We foresee some interesting disputes over whether there was a "reasonable expectation" that 66% of resulting deals would be at a particular rate.
A requirement to specify the typical APR will also be triggered if there is any indication that credit is available to persons who might otherwise consider their access to credit restricted or any indication that the terms of credit available are more favourable than the corresponding terms applied in any other case or by any other credit provider. Typical APR must also be included if the advertisement "includes any incentive to apply for credit or to enter into agreement under which credit is provided."
More APR rules
There are yet more detailed rules concerning how the APR should be mentioned.
Where an APR is subject to change, it must be accompanied by the word "variable." It must use the word "typical." It must be presented together with all of the other mandatory fields of information specified above (for instance any deposit or advance payment required or the total amount payable). It must also be given greater prominence in the advertisement than other rate of interest charged which is quoted in either the other information fields specified in schedule 2 and any reference to any incentive to take out credit.

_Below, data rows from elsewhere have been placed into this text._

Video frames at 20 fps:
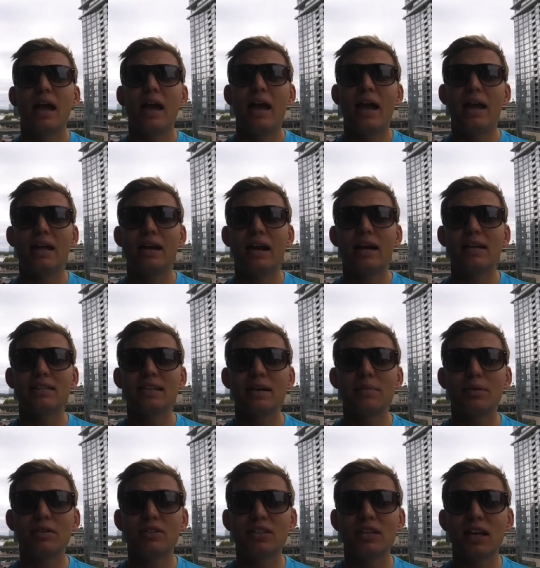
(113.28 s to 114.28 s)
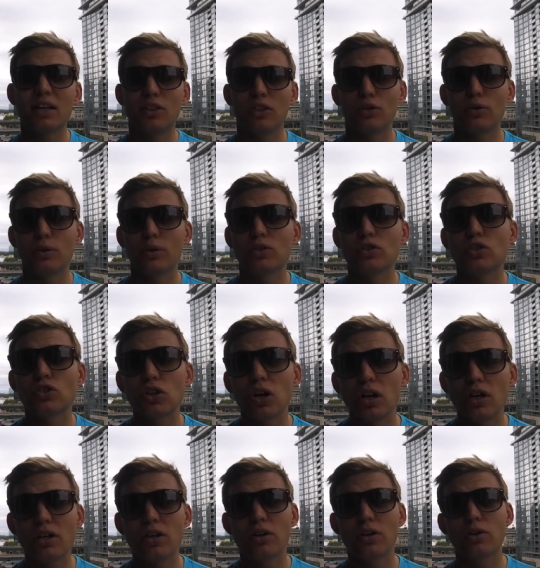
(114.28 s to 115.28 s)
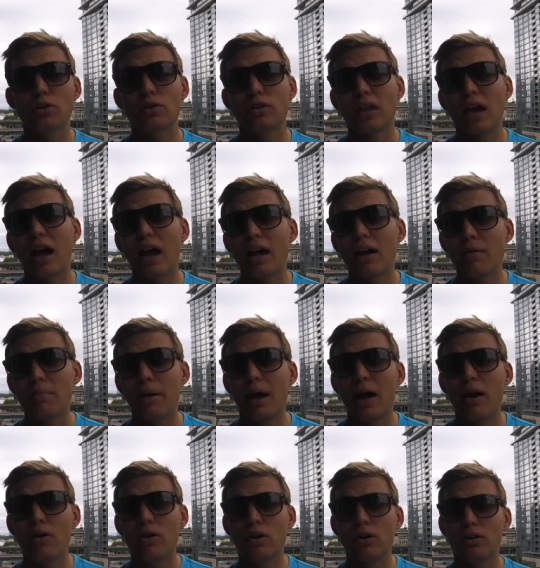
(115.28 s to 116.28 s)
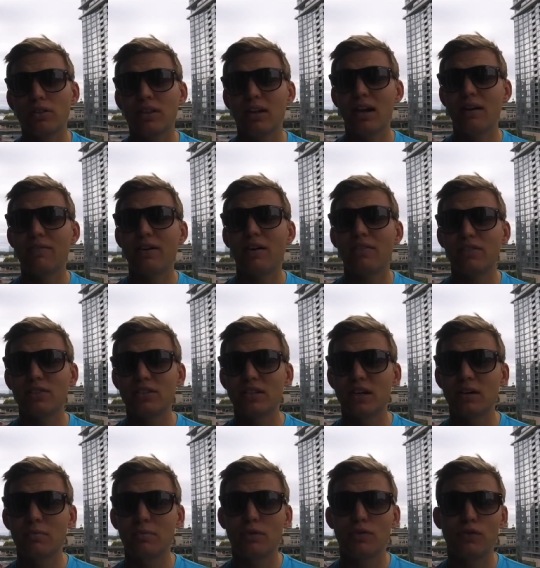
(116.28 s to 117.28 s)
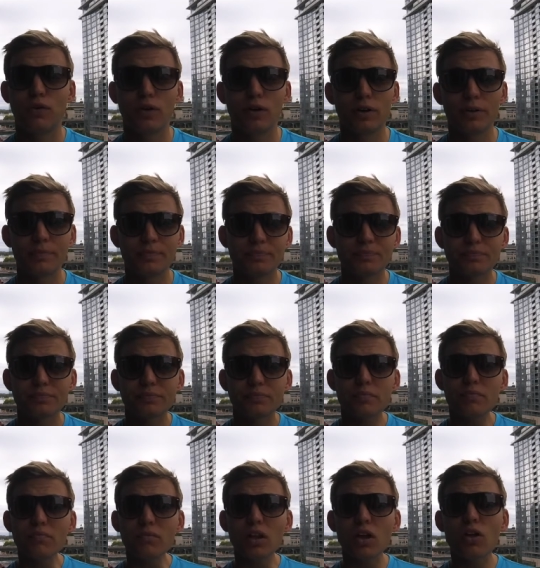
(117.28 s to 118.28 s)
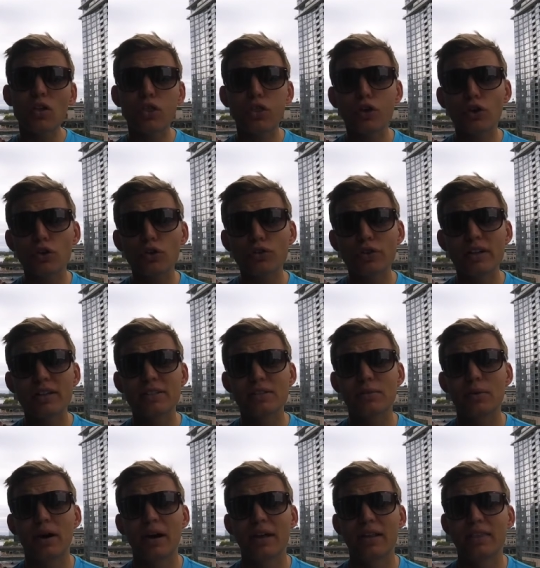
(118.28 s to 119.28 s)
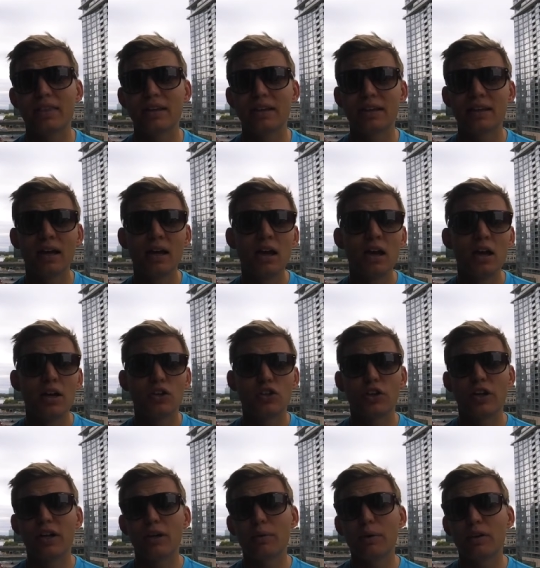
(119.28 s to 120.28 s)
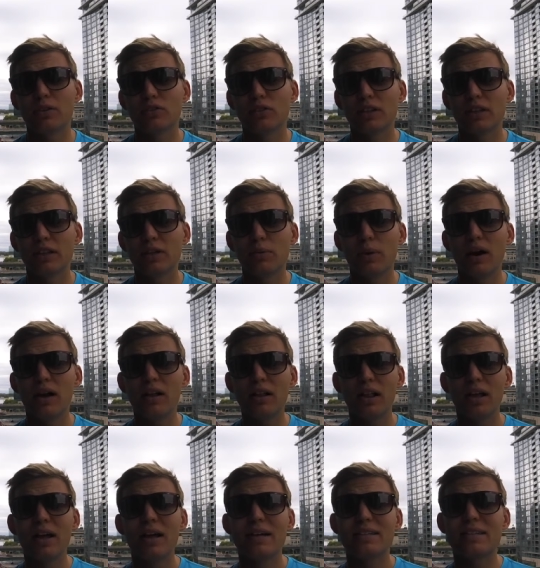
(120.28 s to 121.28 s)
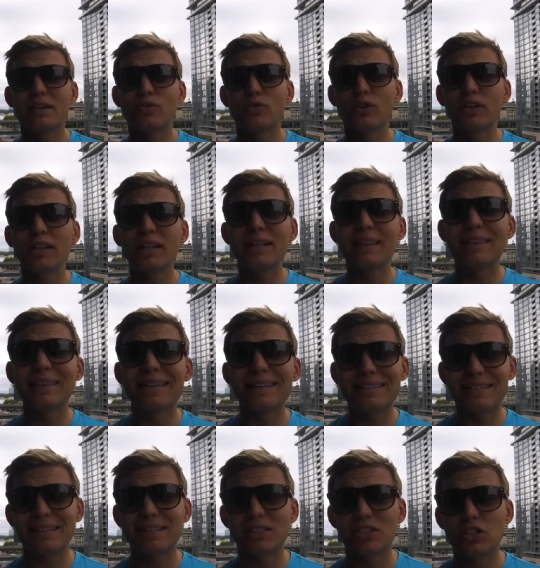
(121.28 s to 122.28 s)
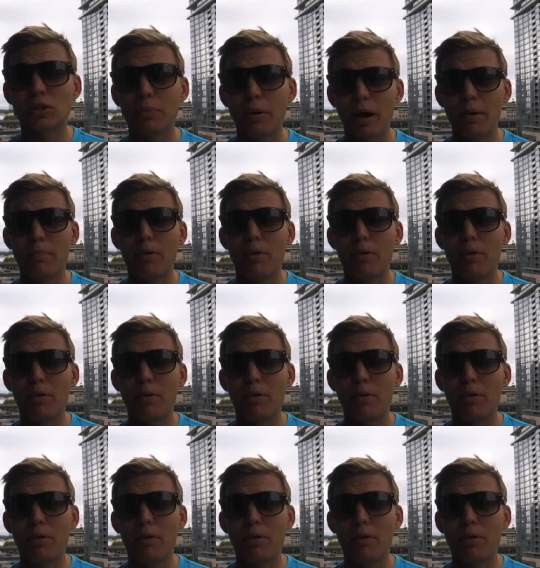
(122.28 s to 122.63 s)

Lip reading: and I was able to get through it stronger, with higher power than I've ever done before. Third reason why I think training went really well is I really listened to my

Furthermore, if any of the items set out in schedule 2 appear in printed or electronic form, the typical APR must appear in characters at least one and a half times the size of the characters in which those other items appear.
Restricted expressions
Some other general rules forbid the use of expressions such as "interest free" or any similar expression except where the total amount payable by the debtor does not exceed the cash price.

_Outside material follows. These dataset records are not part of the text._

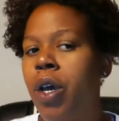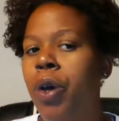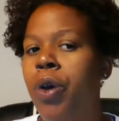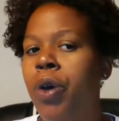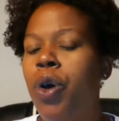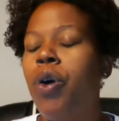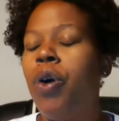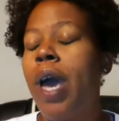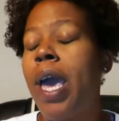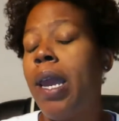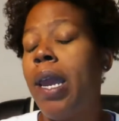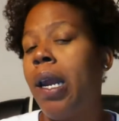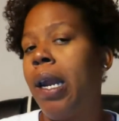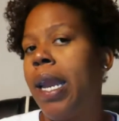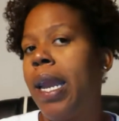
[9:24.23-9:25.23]
Google
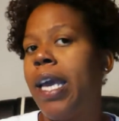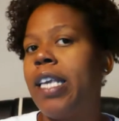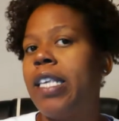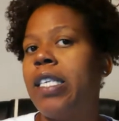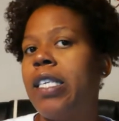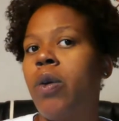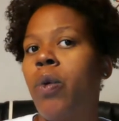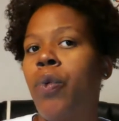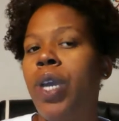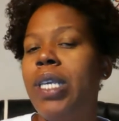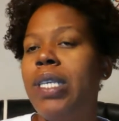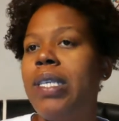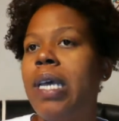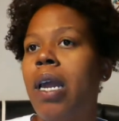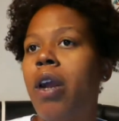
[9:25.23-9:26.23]
Analytics
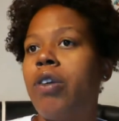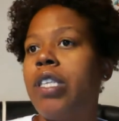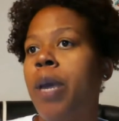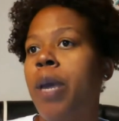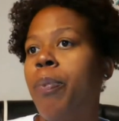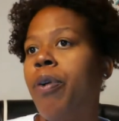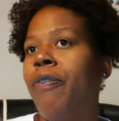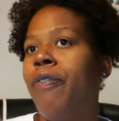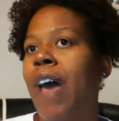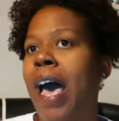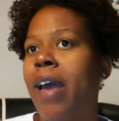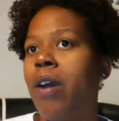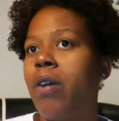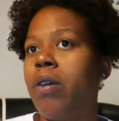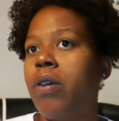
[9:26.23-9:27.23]
resellers and
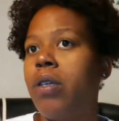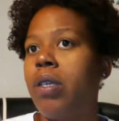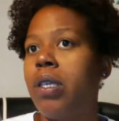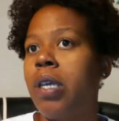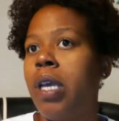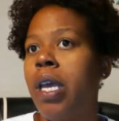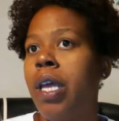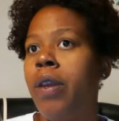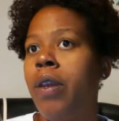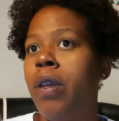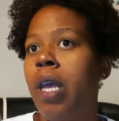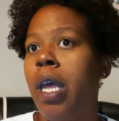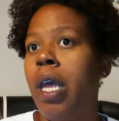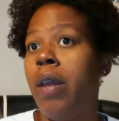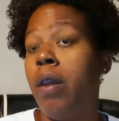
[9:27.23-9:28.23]
providers in
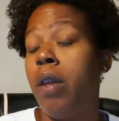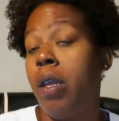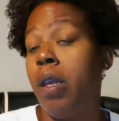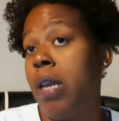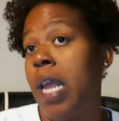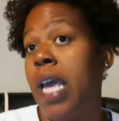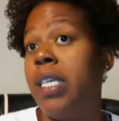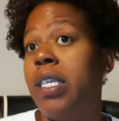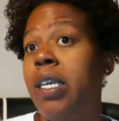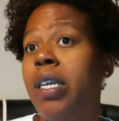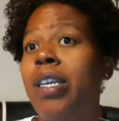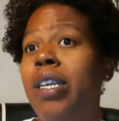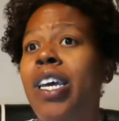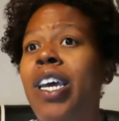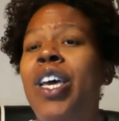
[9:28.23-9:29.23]
the
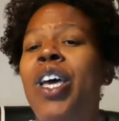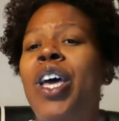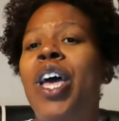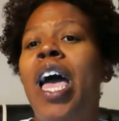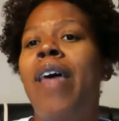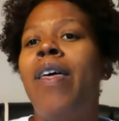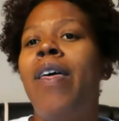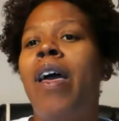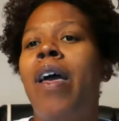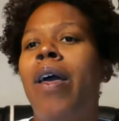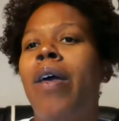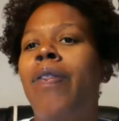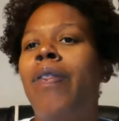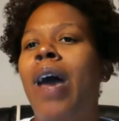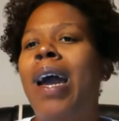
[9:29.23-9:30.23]
nation.
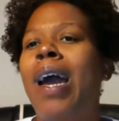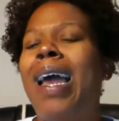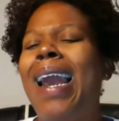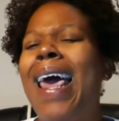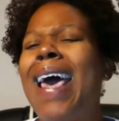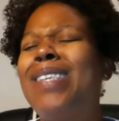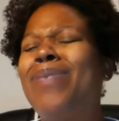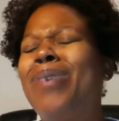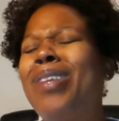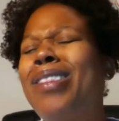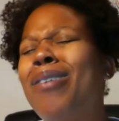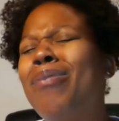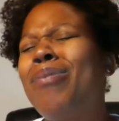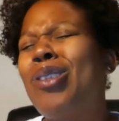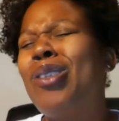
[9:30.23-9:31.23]
A class with
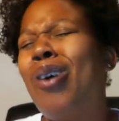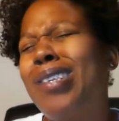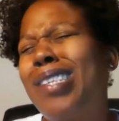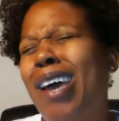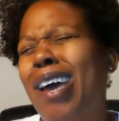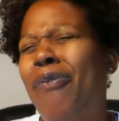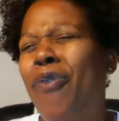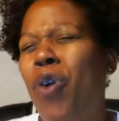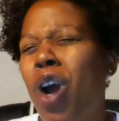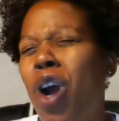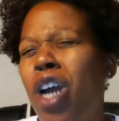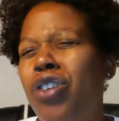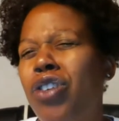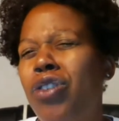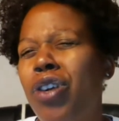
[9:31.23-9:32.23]
them starts at
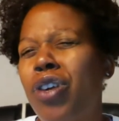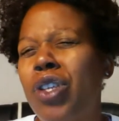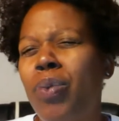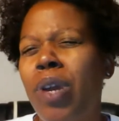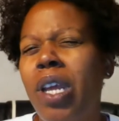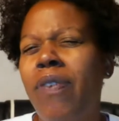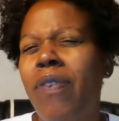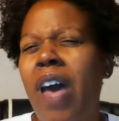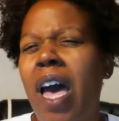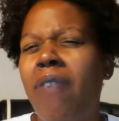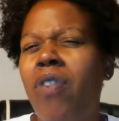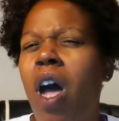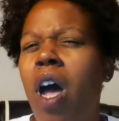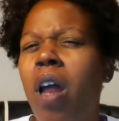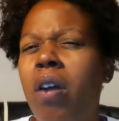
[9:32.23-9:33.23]

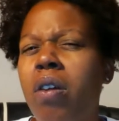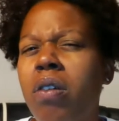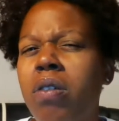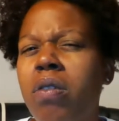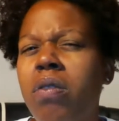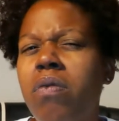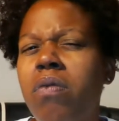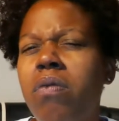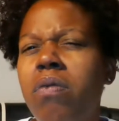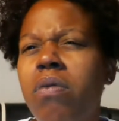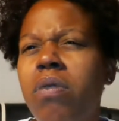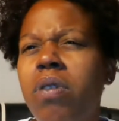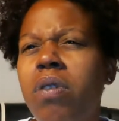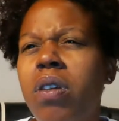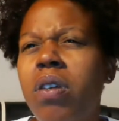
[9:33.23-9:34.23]
$425
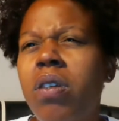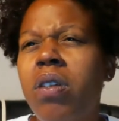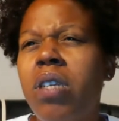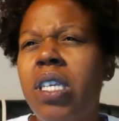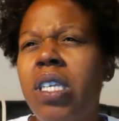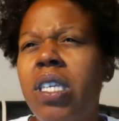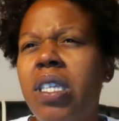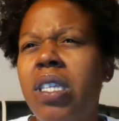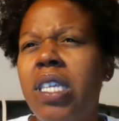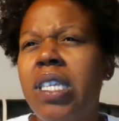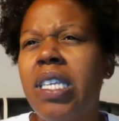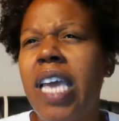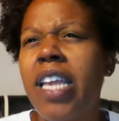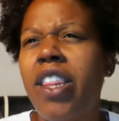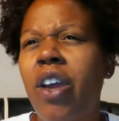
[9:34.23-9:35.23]
just to
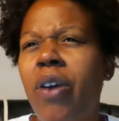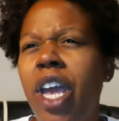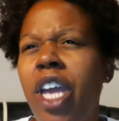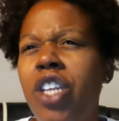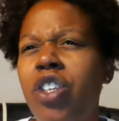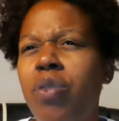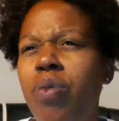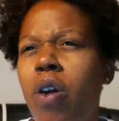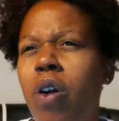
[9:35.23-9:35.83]
take their intro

"No deposit" cannot be used unless no advance payments are to be made and the expression "gift", "present" or any similar expression cannot be used except where there are no conditions which would require the debtor to return the credit or items that are the subject of the claim.
The expression "weekly equivalent" can also not be used unless weekly payments are provided for under the agreement.
Security warnings
When it comes to credit deals where security may be required, statutory warnings are required similar to the current ones such as "Your home may be repossessed if you do not keep up repayments on a mortgage or any other debt secured on it."
These must be given greater prominence than is given to any rate of charge other than the typical APR, but they are not required in the case of TV or radio ads "in the course of programming the primary purpose of which is not advertising" or words published by exhibition of a film, (for instance in a cinema) or where the ad contains only the name of the advertiser. Towards the end of the regulations there is an "exclusions" section.
B2B exclusion
This indicates that the regulations do not apply to an advertisement which expressly or by implication indicates clearly that a person is willing to provide credit for the purposes of another person's business and does not indicate, whether expressly or by implication, that a person is willing to provide credit otherwise than for the purposes of such a business.
Sum-up
The Consumers' Association has expressed concerns that the new regulations do not go far enough to protect consumers.
Our own concern is that although well intentioned, these regulations have ended up being just as restrictive and difficult to construe and apply as the 1989 version.
Next important date
31 October 2004, when the new regulations come into force.